#### [WORK TO COMPLETE]
Leave the images aside and repeat the whole listing exactly.

····················

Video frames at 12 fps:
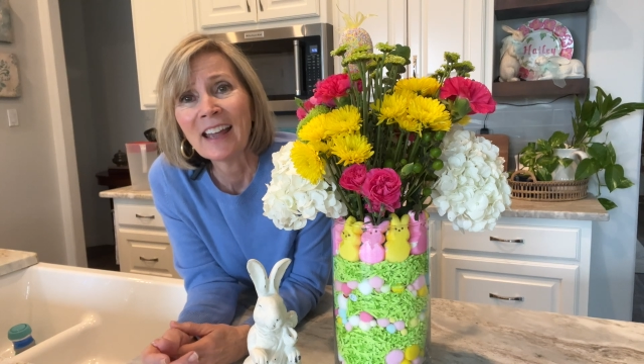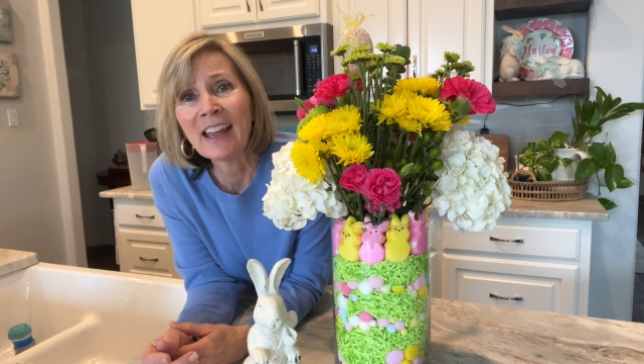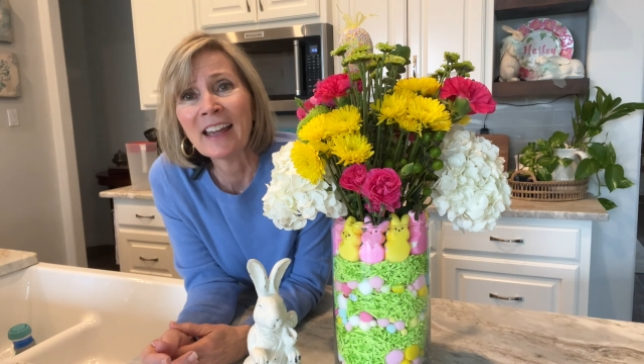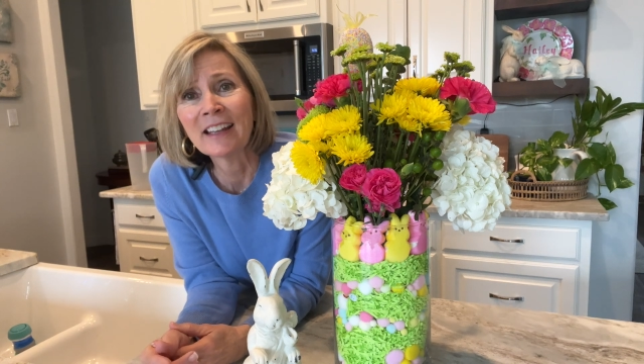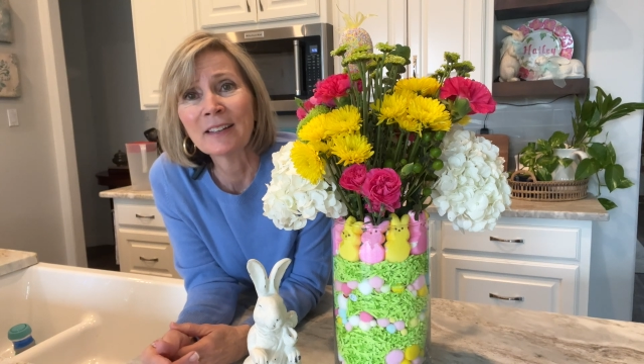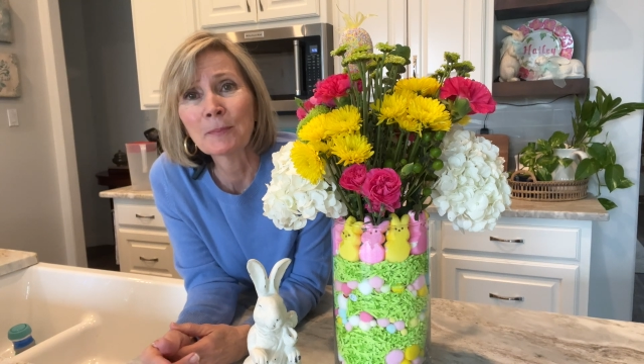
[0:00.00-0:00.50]

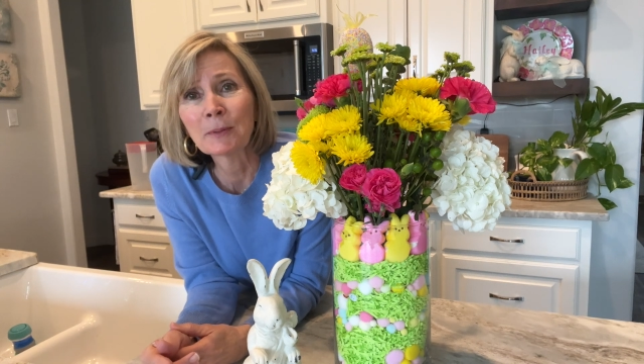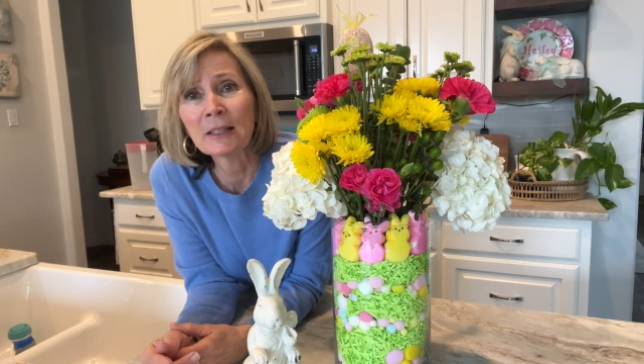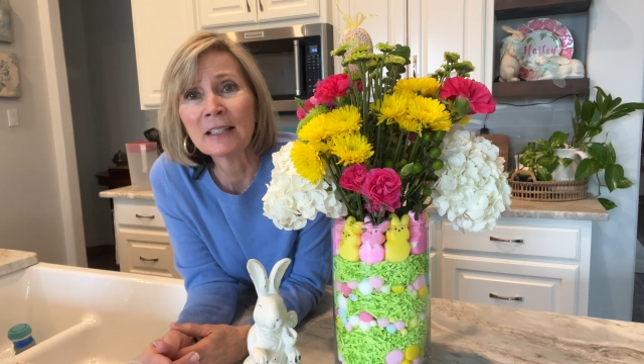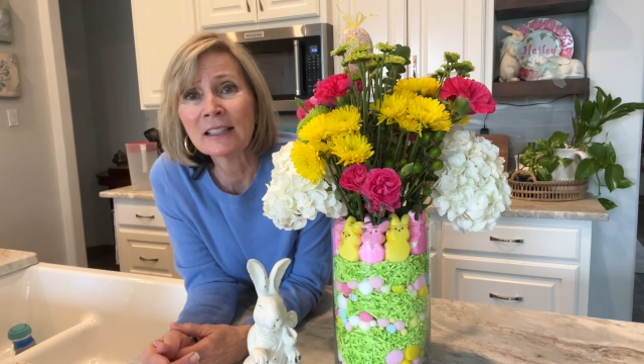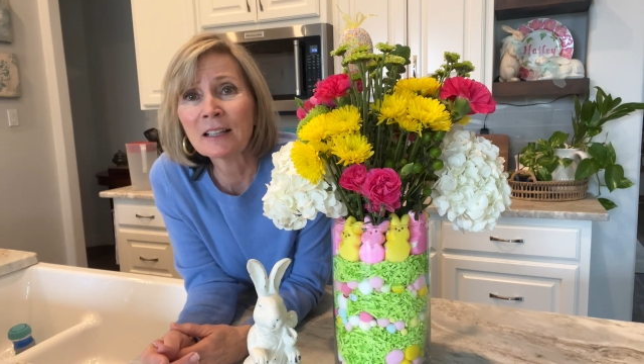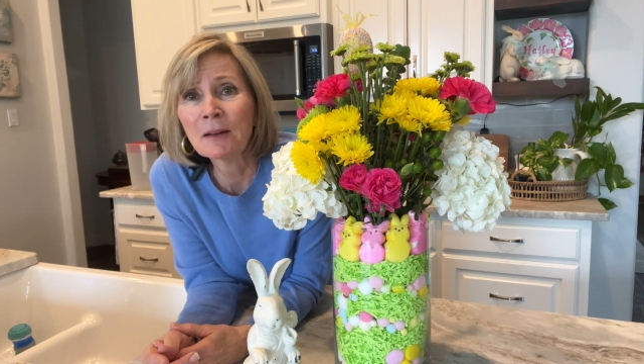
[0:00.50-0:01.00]
and
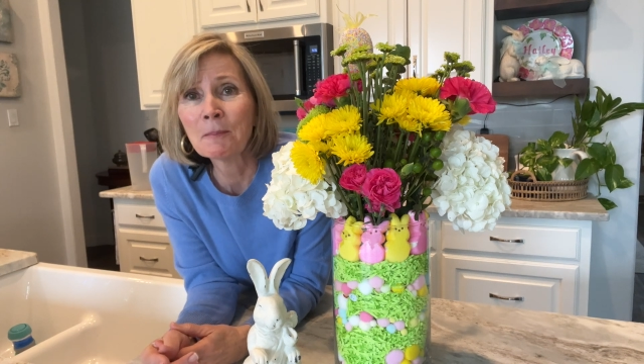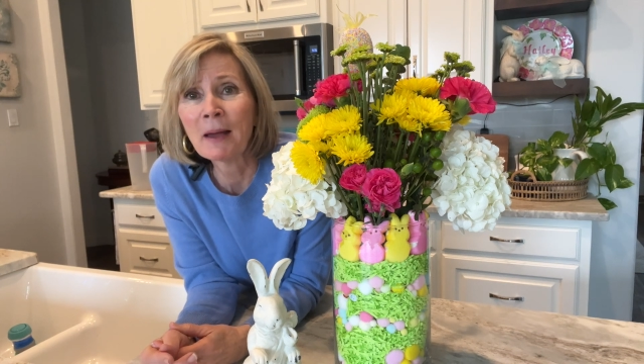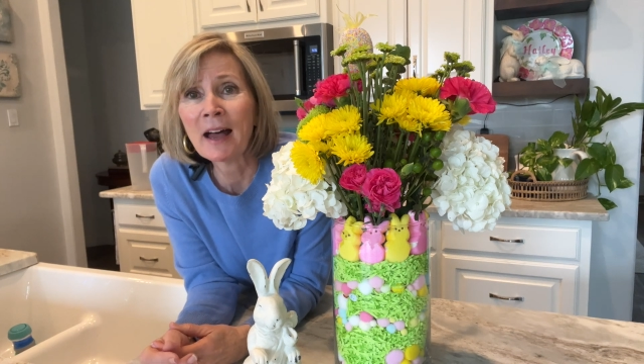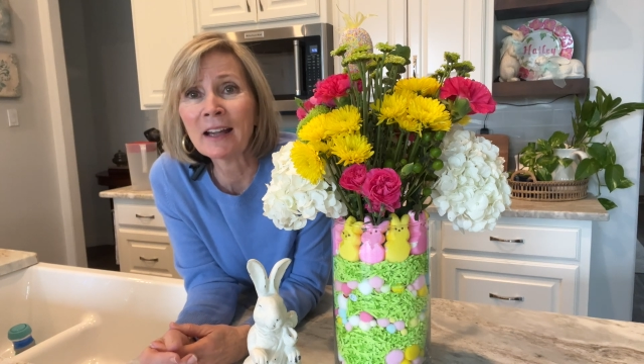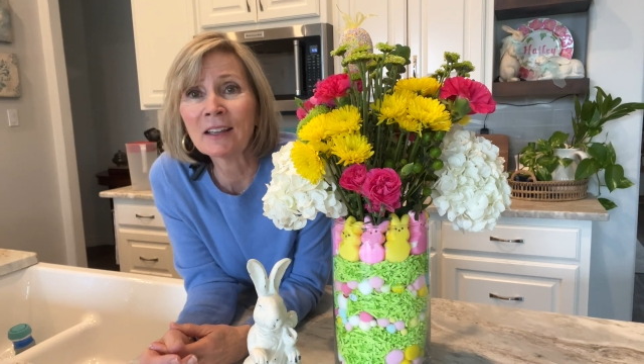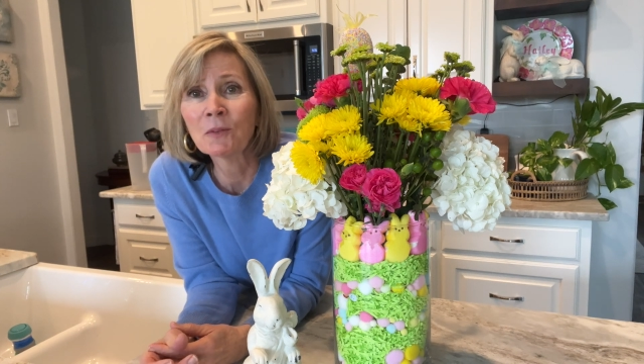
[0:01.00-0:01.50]
please come
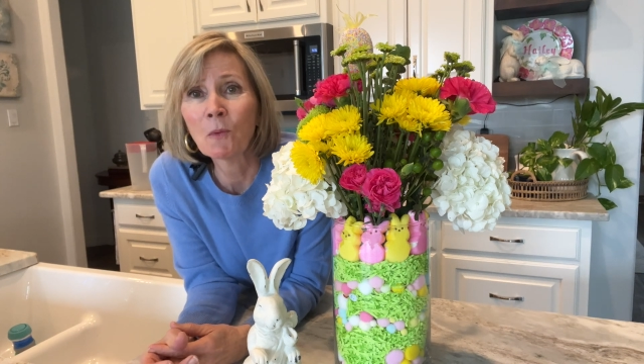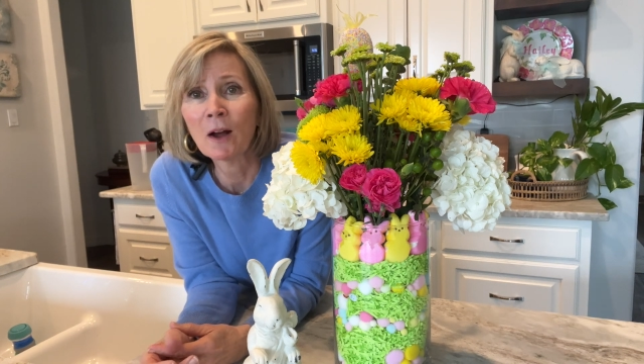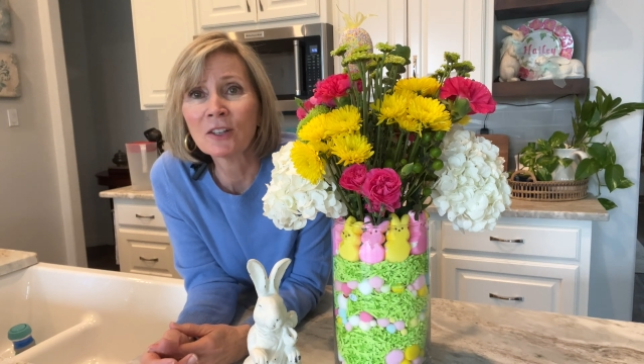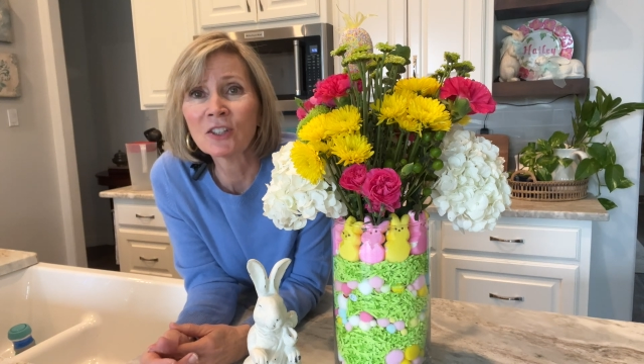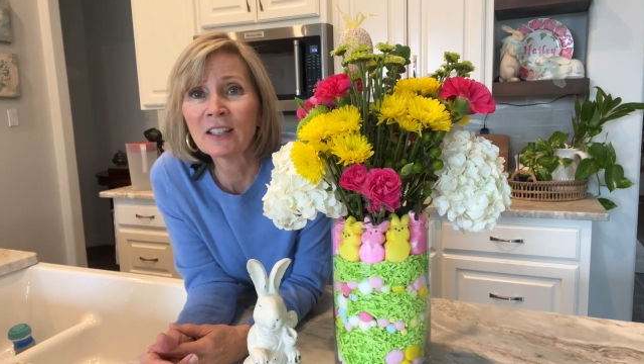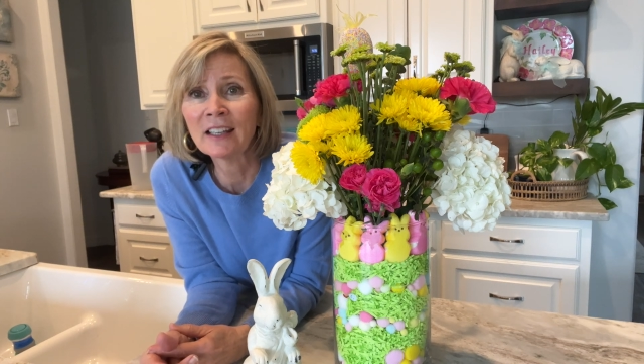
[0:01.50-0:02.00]
back and
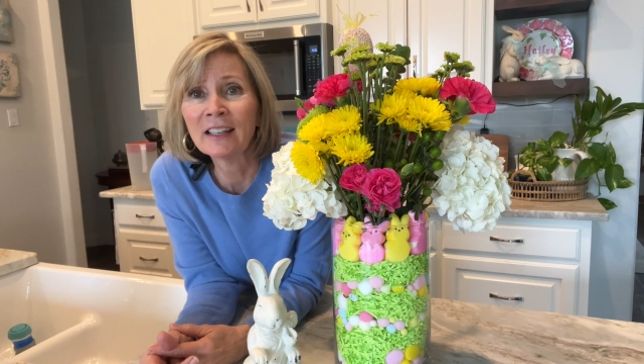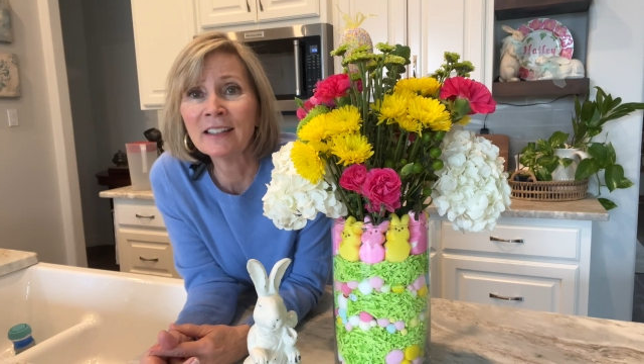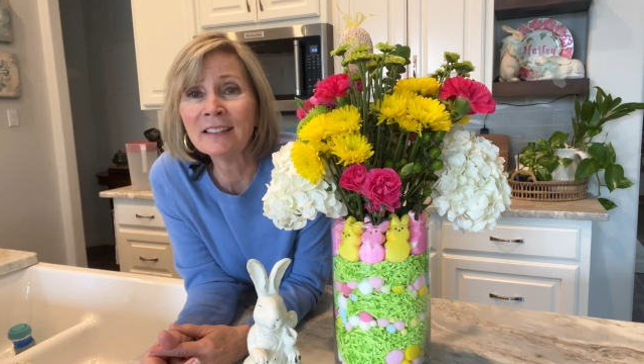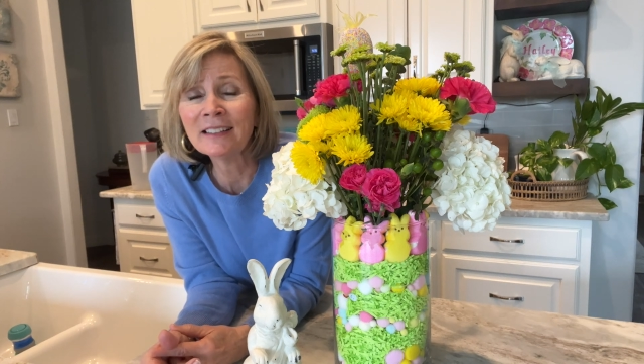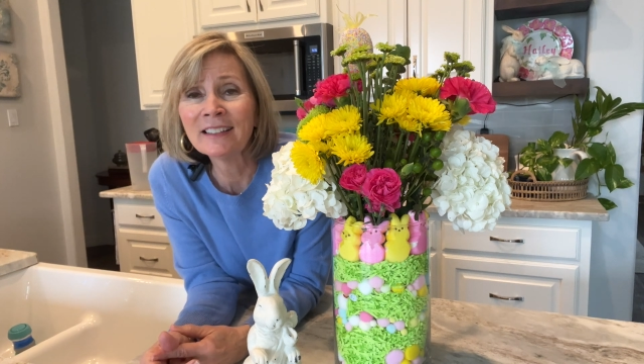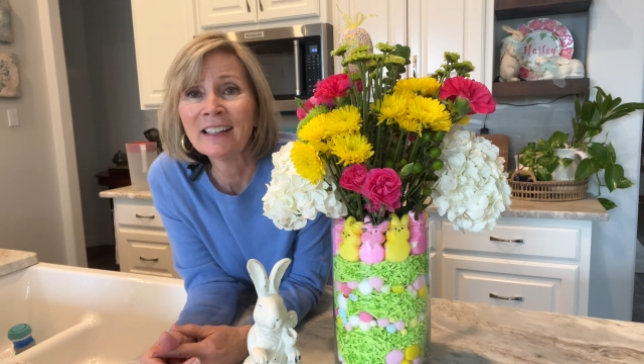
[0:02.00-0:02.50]
watch
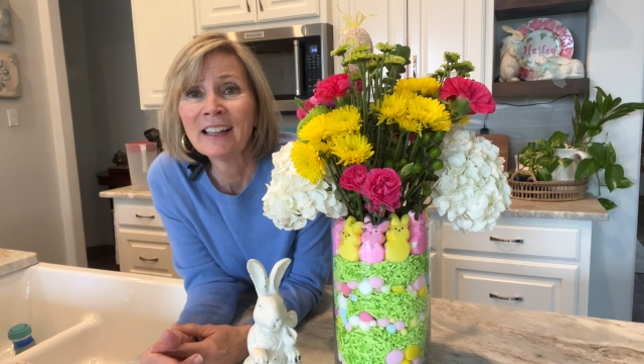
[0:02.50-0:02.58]
again.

····················

#### [RESPONSE TO THIS TASK]
Video frames at 12 fps:
[0:00.00-0:00.50]

[0:00.50-0:01.00]
and
[0:01.00-0:01.50]
please come
[0:01.50-0:02.00]
back and
[0:02.00-0:02.50]
watch
[0:02.50-0:02.58]
again.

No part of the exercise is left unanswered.